# introducing myself!



## TrueJudo (Aug 3, 2009)

What a nice site!

I was reading about martial arts and came across this site and thought, why not?
I signed up and here's my introduction!
i'm 35 years old, single (again), and Buddhist.
I'm a 4th dan judo master who got his training in Japan.
I've been exposed to Japanese culture since i was a child, my father was a diplomat there, but i have lived all around the world, i feel lucky for that!

Right now i am living in the Netherlands (i am originally dutch, but consider myself an ' inverted banana: white on the outside, yellow on the inside! ;-)
and i'm setting up my dojo in the northern region of the country.

I'm looking forward to get to know fellow practisioners and i am willing to give advice! (for free ofcourse!)

Best regards,

Willem.


----------



## Tez3 (Aug 3, 2009)

Welcome to MT! I know the Netherlands quite well and it's one of my favourite places. I hope MT becomes one of yours!


----------



## Nolerama (Aug 3, 2009)

howdy!


----------



## celtic_crippler (Aug 3, 2009)

Greetings and salutations!


----------



## terryl965 (Aug 3, 2009)

Welcome and enjoy


----------



## TrueJudo (Aug 3, 2009)

Tez3 said:


> Welcome to MT! I know the Netherlands quite well and it's one of my favourite places. I hope MT becomes one of yours!
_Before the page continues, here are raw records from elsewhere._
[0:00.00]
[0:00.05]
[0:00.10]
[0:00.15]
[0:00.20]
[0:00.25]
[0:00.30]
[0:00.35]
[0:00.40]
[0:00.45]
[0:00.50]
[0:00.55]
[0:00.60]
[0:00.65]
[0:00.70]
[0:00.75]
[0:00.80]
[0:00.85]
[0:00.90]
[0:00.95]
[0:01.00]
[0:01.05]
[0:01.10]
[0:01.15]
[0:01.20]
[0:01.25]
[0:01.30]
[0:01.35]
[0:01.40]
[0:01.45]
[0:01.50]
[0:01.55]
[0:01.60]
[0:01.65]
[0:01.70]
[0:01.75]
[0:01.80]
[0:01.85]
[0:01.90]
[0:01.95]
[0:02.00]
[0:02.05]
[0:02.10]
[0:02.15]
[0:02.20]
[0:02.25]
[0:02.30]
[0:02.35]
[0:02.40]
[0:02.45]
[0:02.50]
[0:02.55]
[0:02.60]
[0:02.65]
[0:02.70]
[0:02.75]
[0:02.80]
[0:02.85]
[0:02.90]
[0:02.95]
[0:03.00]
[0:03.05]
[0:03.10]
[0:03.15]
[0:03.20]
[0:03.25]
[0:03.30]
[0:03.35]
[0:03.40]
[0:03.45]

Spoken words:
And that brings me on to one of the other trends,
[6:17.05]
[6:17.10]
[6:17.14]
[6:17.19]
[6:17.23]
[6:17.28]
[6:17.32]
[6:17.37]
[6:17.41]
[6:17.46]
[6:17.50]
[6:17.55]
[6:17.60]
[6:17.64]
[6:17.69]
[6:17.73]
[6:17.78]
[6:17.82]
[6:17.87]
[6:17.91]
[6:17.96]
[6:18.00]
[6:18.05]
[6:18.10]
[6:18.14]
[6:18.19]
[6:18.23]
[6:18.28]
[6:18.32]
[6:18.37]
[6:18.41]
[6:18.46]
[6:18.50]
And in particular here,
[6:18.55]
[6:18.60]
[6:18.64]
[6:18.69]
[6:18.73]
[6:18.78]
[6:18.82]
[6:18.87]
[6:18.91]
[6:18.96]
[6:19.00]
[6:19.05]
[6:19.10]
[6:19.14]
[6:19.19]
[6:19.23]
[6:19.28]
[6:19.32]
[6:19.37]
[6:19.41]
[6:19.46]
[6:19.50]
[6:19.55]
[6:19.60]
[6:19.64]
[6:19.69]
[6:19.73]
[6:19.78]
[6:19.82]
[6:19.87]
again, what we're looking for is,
Thank you everyone for the warm welcome!

Tez, how many times have you visited my country?
What did you like about it?


----------



## arnisador (Aug 3, 2009)

Welcome!


----------



## Tez3 (Aug 3, 2009)

TrueJudo said:


> Thank you everyone for the warm welcome!
> 
> Tez, how many times have you visited my country?
> What did you like about it?


 

I was in the RAF posted to Germany for three years but being 5 miles from the Dutch border at Venlo, spent most of my time there as I wasn't a huge fan of the area we were in. The best thing is definitely the people! We spent a lot of time camping around the country, Arnhem and Venlo were favourite shopping places too. I feel very much at home in Holland and although I haven't been there for a while miss it. My very little Dutch was learnt from reading the sub titles on Dutch television plus watching a lot of Dutch childrens programmes like Sesame Straat lol.


----------



## just2kicku (Aug 3, 2009)

Hello and Welcome


----------



## morph4me (Aug 3, 2009)

Hello Willem, welcome to MT


----------



## TrueJudo (Aug 3, 2009)

So, i hope there are some judo players on this site!

Judo is my main art, though i have also done kendo and shinkendo, but i'm by no means an expert in those styles.

What arts are you guys doing?


----------



## bluekey88 (Aug 3, 2009)

Welcome!


----------



## stickarts (Aug 3, 2009)

welcome!


----------



## firerex (Aug 6, 2009)

hello and welcome


----------



## Tensei85 (Aug 7, 2009)

Welcome to MT!


----------



## IcemanSK (Aug 7, 2009)

Welcome to MT.


----------



## MBuzzy (Aug 8, 2009)

Welcome to MT!  Happy posting!


----------



## tallgeese (Aug 8, 2009)

Welcome aboard!


----------



## Jack Meower (Aug 8, 2009)

Welcome to MT!


----------